One room features New York City miniatures by Nicholas Buffon.



There's Katz's deli, the "new" Odessa (the old one vanished), Stonewall, and the Coffee Shop on E. 14th Street.

(Buffon has also done a mini of Sophie's bar, but it isn't here.) 



According to the words on the wall, they are “panoramas of the unspectacular: instead of offering escape to a faraway place or time, they radiate tenderness for the careworn, disheveled places in which we live.”

(Although, in the tenement window above Odessa, there's a Hillary for president poster. A faraway place and time.)



I like miniature New York City dioramas.

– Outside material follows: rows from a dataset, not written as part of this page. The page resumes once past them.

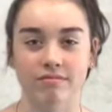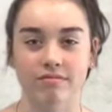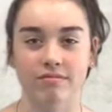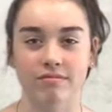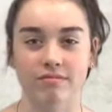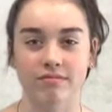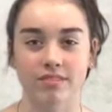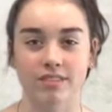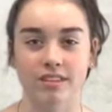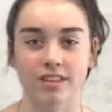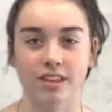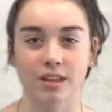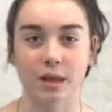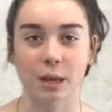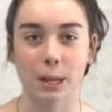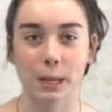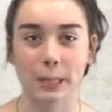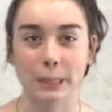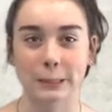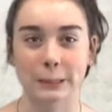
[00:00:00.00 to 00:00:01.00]

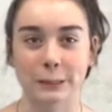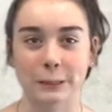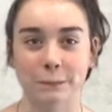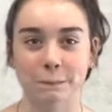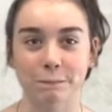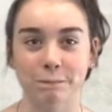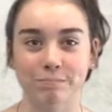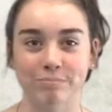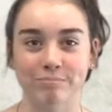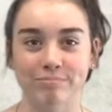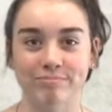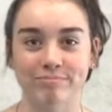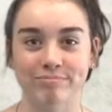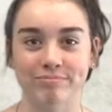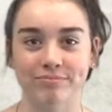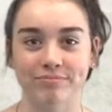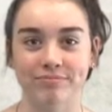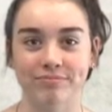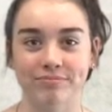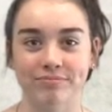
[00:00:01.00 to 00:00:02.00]

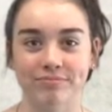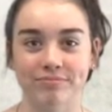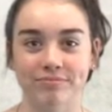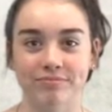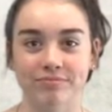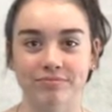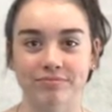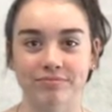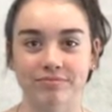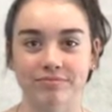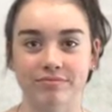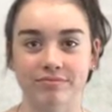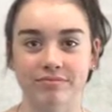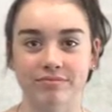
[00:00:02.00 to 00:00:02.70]
The person shown says nothing.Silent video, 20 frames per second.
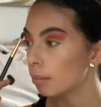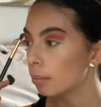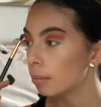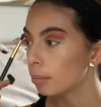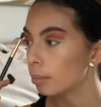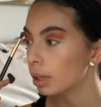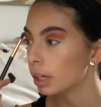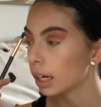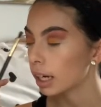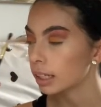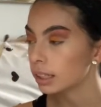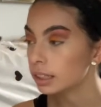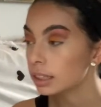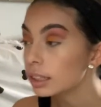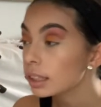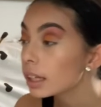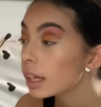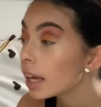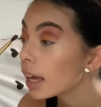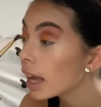But I
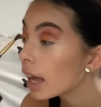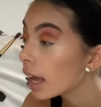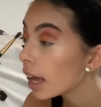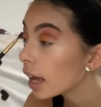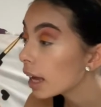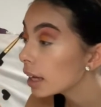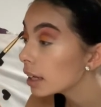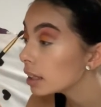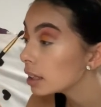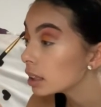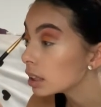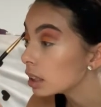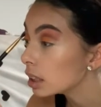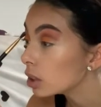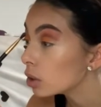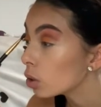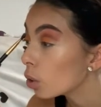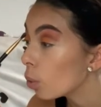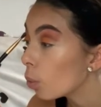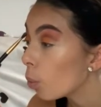did hand
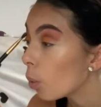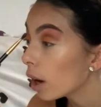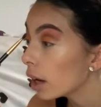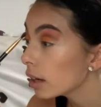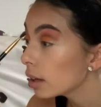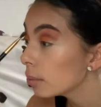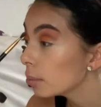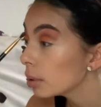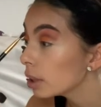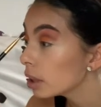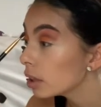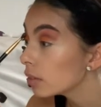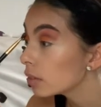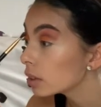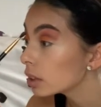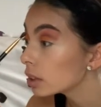in quite a bit of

Many times on this blog I've featured the works of Randy Hage, who perfectly captured the dearly departed Mars Bar, and Alan Wolfson, whose gritty little Times Square might make you wish you were Lilliputian.

With so much vanishing so fast, eventually all we'll have left of New York will be this mini city. Maybe then someone will assemble all the miniatures in one room and the people of the dead, glass city will stare in wonder and disbelief at what was lost.